J. Paulo Vilas-Boas, Rui J. Ramos, Ricardo J. Fernandes, António J. Silva, Abel I. Rouboa, Leandro Machado, Tiago M. Barbosa and Daniel A. Marinho
The aim of this research was to numerically clarify the effect of finger spreading and thumb abduction on the hydrodynamic force generated by the hand and forearm during swimming. A computational fluid dynamics (CFD) analysis of a realistic hand and forearm model obtained using a computer tomography scanner was conducted. A mean flow speed of 2 m·s−1 was used to analyze the possible combinations of three finger positions (grouped, partially spread, totally spread), three thumb positions (adducted, partially abducted, totally abducted), three angles of attack (a = 0°, 45°, 90°), and four sweepback angles (y = 0°, 90°, 180°, 270°) to yield a total of 108 simulated situations.

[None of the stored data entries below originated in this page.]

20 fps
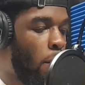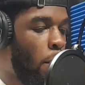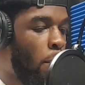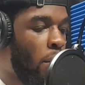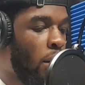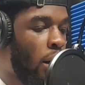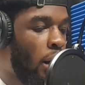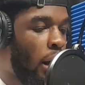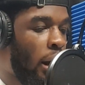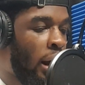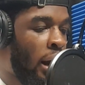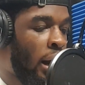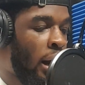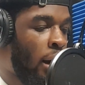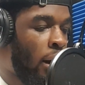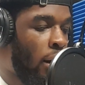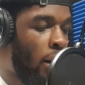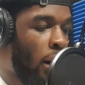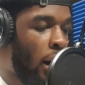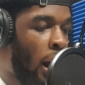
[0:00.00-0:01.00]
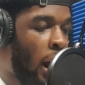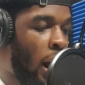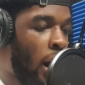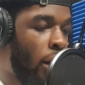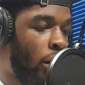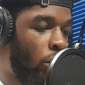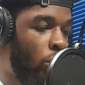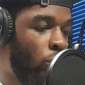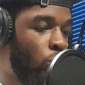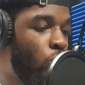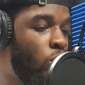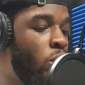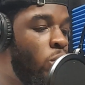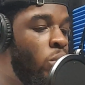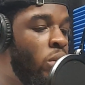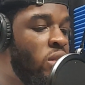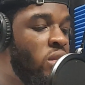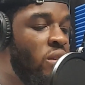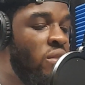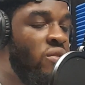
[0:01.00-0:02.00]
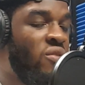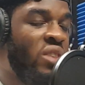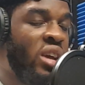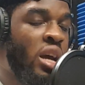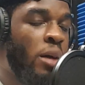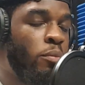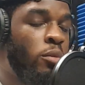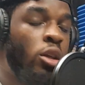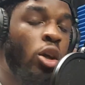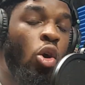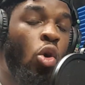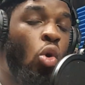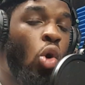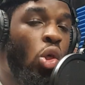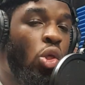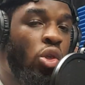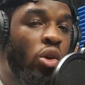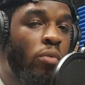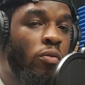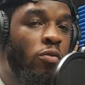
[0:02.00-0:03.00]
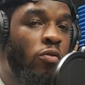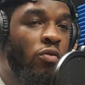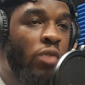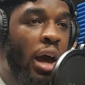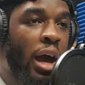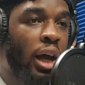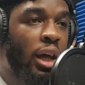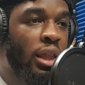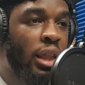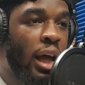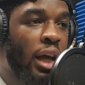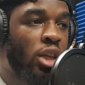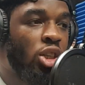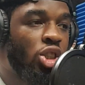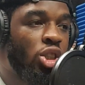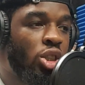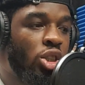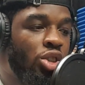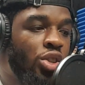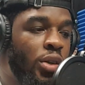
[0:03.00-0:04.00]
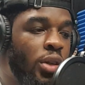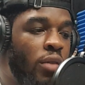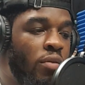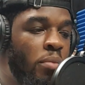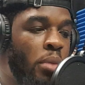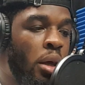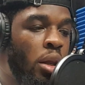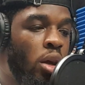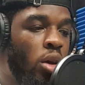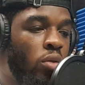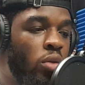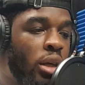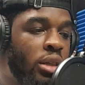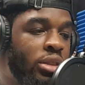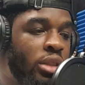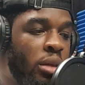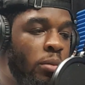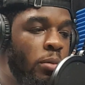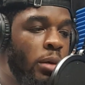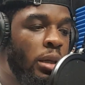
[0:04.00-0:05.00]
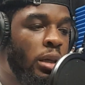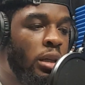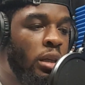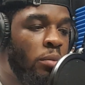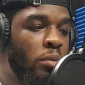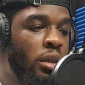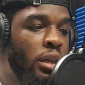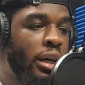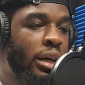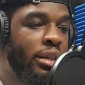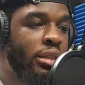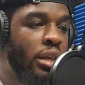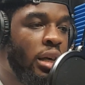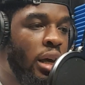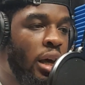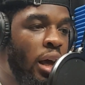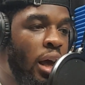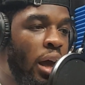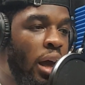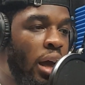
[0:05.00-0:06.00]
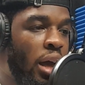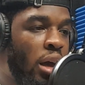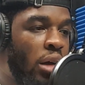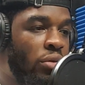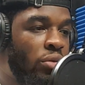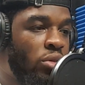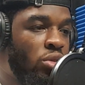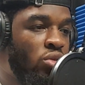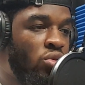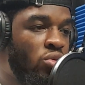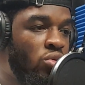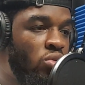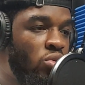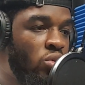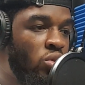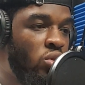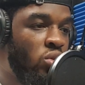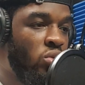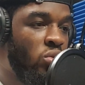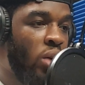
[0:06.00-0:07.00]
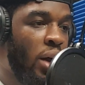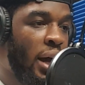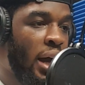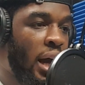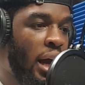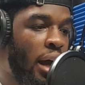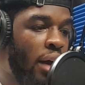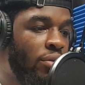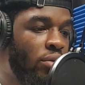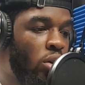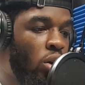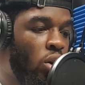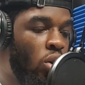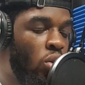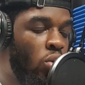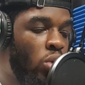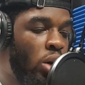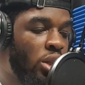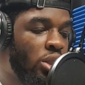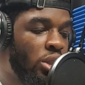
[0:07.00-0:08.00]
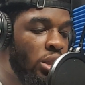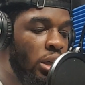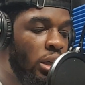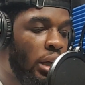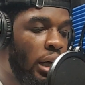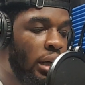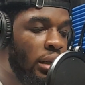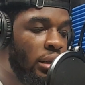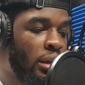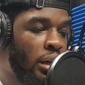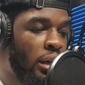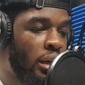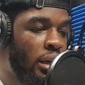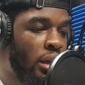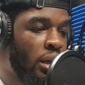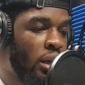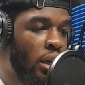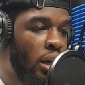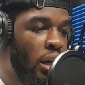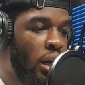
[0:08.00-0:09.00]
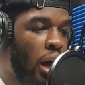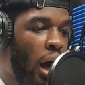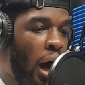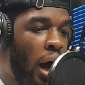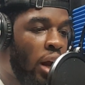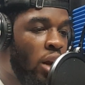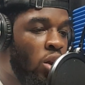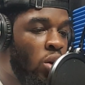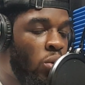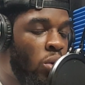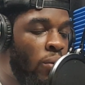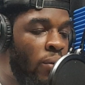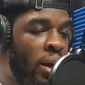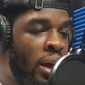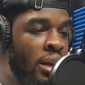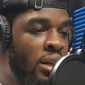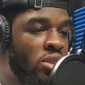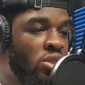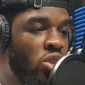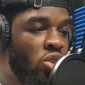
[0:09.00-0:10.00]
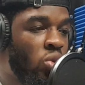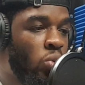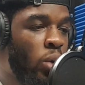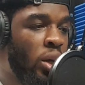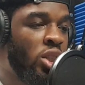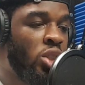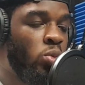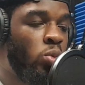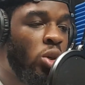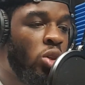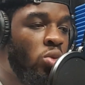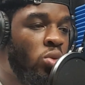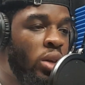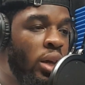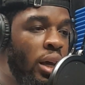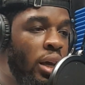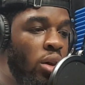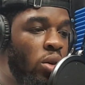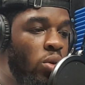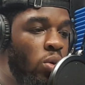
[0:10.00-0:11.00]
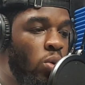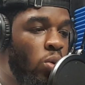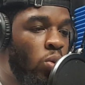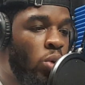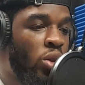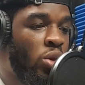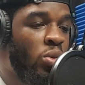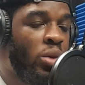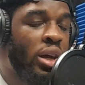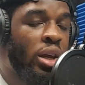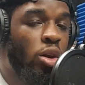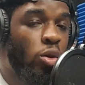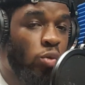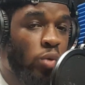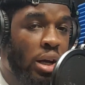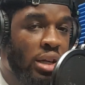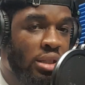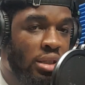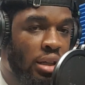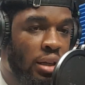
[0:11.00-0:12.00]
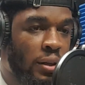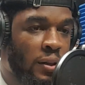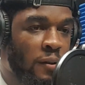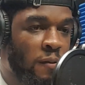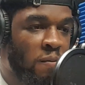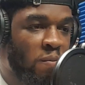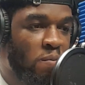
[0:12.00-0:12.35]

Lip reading: and I agree with the family on the fact that she should have been arrested immediately because if you have a question like that, I know of any situation where you get arrested,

The values of the drag coefficient were observed to increase with the angle of attack for all sweepback angles and finger and thumb positions. For y = 0° and 180°, the model with the thumb adducted and with the little finger spread presented higher drag coefficient values for a = 45° and 90°. Lift coefficient values were observed to be very low at a = 0° and 90° for all of the sweepback angles and finger and thumb positions studied, although very similar values are obtained at a = 45°. For y = 0° and 180°, the effect of finger and thumb positions appears to be much most distinct, indicating that having the thumb slightly abducted and the fingers grouped is a preferable position at y = 180°, whereas at y = 0°, having the thumb adducted and fingers slightly spread yielded higher lift values. Results show that finger and thumb positioning in swimming is a determinant of the propulsive force produced during swimming; indeed, this force is dependent on the direction of the flow over the hand and forearm, which changes across the arm’s stroke.